リスタート ~最後の恋を始めよう~ 【前編】
自分にも同じスープを買ってきていた牧野は、付属のスプーンでスープを口元に運びながら、明子にちらりと視線を送りつつ話しかける。

「資料、終りそうにないのか?」
「いやー。なんとか、形にはなってきたんで、大丈夫だと思います」

きっぱりとした口調で、そう自分の問いかけに答えた明子に、牧野は鼻からふぅっと息を吐き出した。


(あーあ)
(これはー、お説教だわね)
(面倒くさー)


そんなことを考えながらも、とりあえずご拝聴しますかねと、明子は身構えた。

毒舌トークの牧野には、怯むことなく臨戦態勢で挑めるものの、説教トークの牧野には、明子も素直に頭を垂れて、ひたすら反省するしかなかった。
上司として、部下にダメだしをしているのだ。
しかも、とても悔しいことに、それはずばりと的を得ている。
反論の余地など全くないほどに、牧野の説教は見事に的を射抜いた説教だった。
だから、大人しく聞くしかなかった。

「お前な。一応、主任の肩書きが付いているんだから、今週みたいに急な案件で出なきゃならねえときは、お前の裁量で木村とか渡辺あたりに急ぎの仕事は頼んでいけよ。あいつらが抱えている仕事と、お前のその仕事と、どっちが優先順位が高い野方くらいは、判断できるだろう」
「はい」
「そうやって、一人で全部、抱えようとすんな。昔っから、お前は人を頼らないで、自分の仕事はなにがあってもきっちりとやり遂げてきたし、それが悪いとは言わねえよ。
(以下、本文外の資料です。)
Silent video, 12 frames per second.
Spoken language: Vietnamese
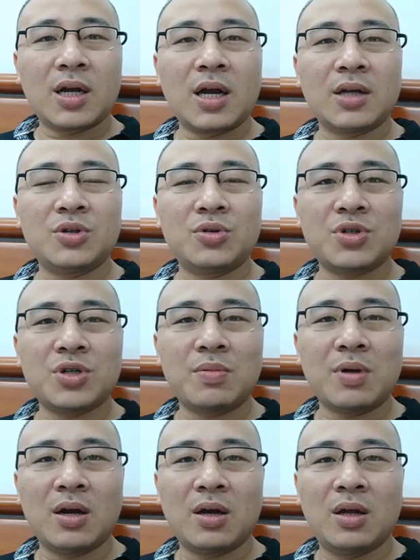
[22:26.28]
Culture
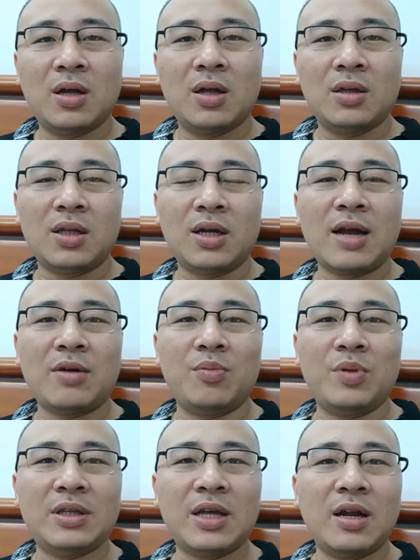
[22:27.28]
shock à? Tiếng Anh của
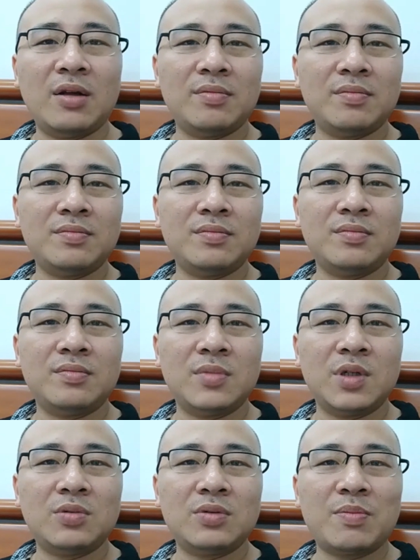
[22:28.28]
mình tệ lắm, ừ,
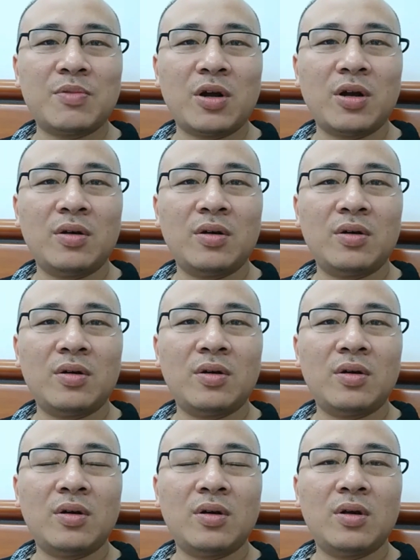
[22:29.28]
mình không dám nói đâu.
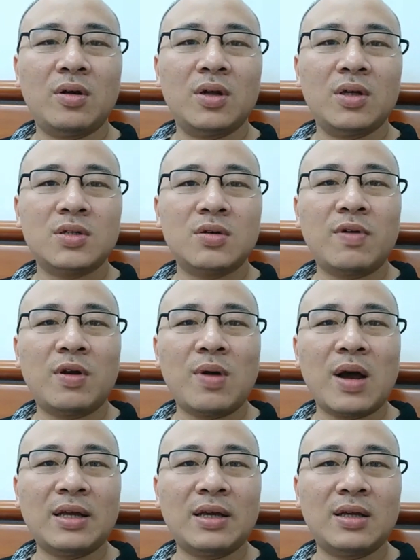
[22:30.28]
Sốc văn
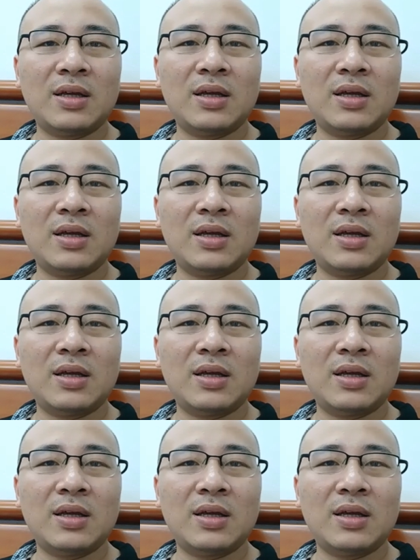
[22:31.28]
hóa đi.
でもな、これからは人を使うことも覚えねえと、やっていけねえぞ?」

訥々と、至極もっともなことを明子に諭し聞かせる牧野に対して、言い返せる言葉など明子には一つもなく、ただ「すいません」と素直に頭を下げた。


(やっぱ、こんなんでも上司だわね)
(一見長所にも思える私の欠点を、ちゃんと見抜いてるわ)


明子は、ひとつ、ふうっと息を吐き出した。